Non-depolarising muscle relaxants are commonly used during anaesthesia to provide relaxation for surgery, to allow mechanical ventilation and they are also regularly used in intensive care. This article describes the mechanisms by which the drugs work and also the differences between specific drugs.
Mechanism of action
Non-depolarising muscle relaxant drugs (NDMRD) compete with acetyl choline (ACh) molecules released at the neuromuscular junction to bind with the ACh receptors on the post synaptic membrane of the motor endplate. They therefore block the action of ACh and prevent depolarisation (or activation) of the muscle contraction process. Muscle groups differ in their sensitivity to muscle relaxants; ocular muscles responsible for opening and moving the eyes are the most sensitive followed by the muscles of the jaw, neck, limbs, intercostals and abdomen. The diaphragm is the least sensitive muscle, which is why patients undergoing surgery sometimes hiccup or breathe as an early sign that the relaxants are wearing off.

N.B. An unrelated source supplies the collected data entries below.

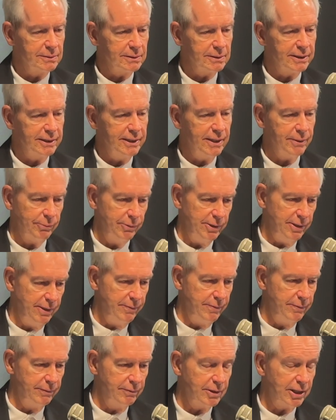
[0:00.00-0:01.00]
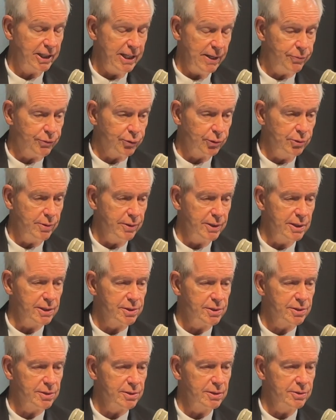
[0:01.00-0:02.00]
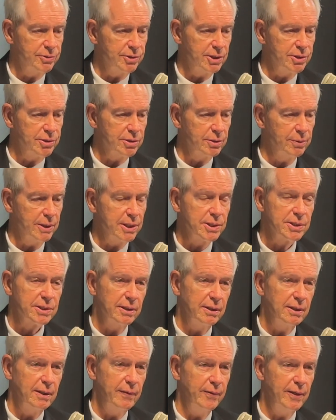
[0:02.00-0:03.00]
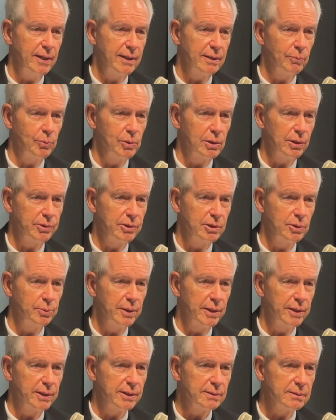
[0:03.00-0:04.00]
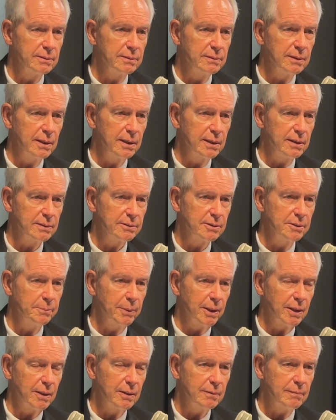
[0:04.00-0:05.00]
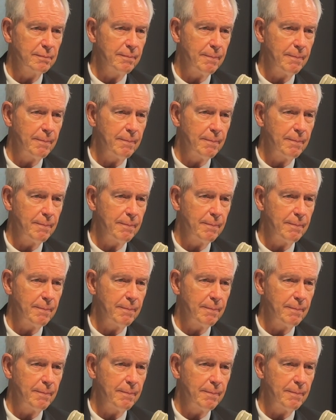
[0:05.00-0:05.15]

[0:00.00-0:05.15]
get through this situation, and then we'll deal with it tomorrow.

Non-depolarising muscle relaxant drugs also act on presynaptic receptors interfering with the entry of calcium which causes an inhibition in the release of ACh. Other drugs such as the aminoglycoside antibiotics (eg gentamicin) and volatile agents may also effect this mechanism and increase sensitivity to relaxants.
A variety of relaxant drugs are in use in different parts of the world. All produce profound muscle paralysis but have varying effects on the autonomic nervous system. None of the drugs cross the blood brain barrier as they are water soluble, polar molecules and therefore have no effect on the central nervous system. All non depolarising drugs should be used with care in patients suspected to be suffering with myasthenia gravis or myasthenic syndrome as patients with these conditions are extremely sensitive to their effects.
General considerations in the use of muscle relaxants
Muscle relaxants are principally used to provide good muscular relaxation for surgery. When they are used respiration must be controlled via an endotracheal tube. A few general guidelines for the use of relaxants are listed below:
1. Always be certain that you will able to ventilate the patient by face mask before paralysing them.
2. If a rapid onset of action is required then suxamethonium should be used as it acts more quickly than any of the non-depolarising drugs. If a short duration of paralysis is required suxamethonium is most suitable and may be given in repeated doses provided atropine is administered prior to the second dose of suxamethonium to avoid bradycardia.
3. Non-depolarising muscle relaxants take about one and a half to two minutes to act and you should allow time for relaxation to develop before attempting intubation.
4. The supplemental dose should be about 25% of the initial dose. Never attempt to reverse the relaxation until at least 15-20 minutes after the last dose of relaxant was given.
5. Never extubate a patient until you are certain that the paralysis has been reversed and they have adequate muscle strength to protect their airway and breathe. One way of testing this is to assess whether they are able to lift their head off the pillow for 5 seconds. Ensure that breathing is of adequate depth and frequency.
6. It takes some time before the larynx is able to protect the airway and so the patient is best placed in the lateral position for recovery.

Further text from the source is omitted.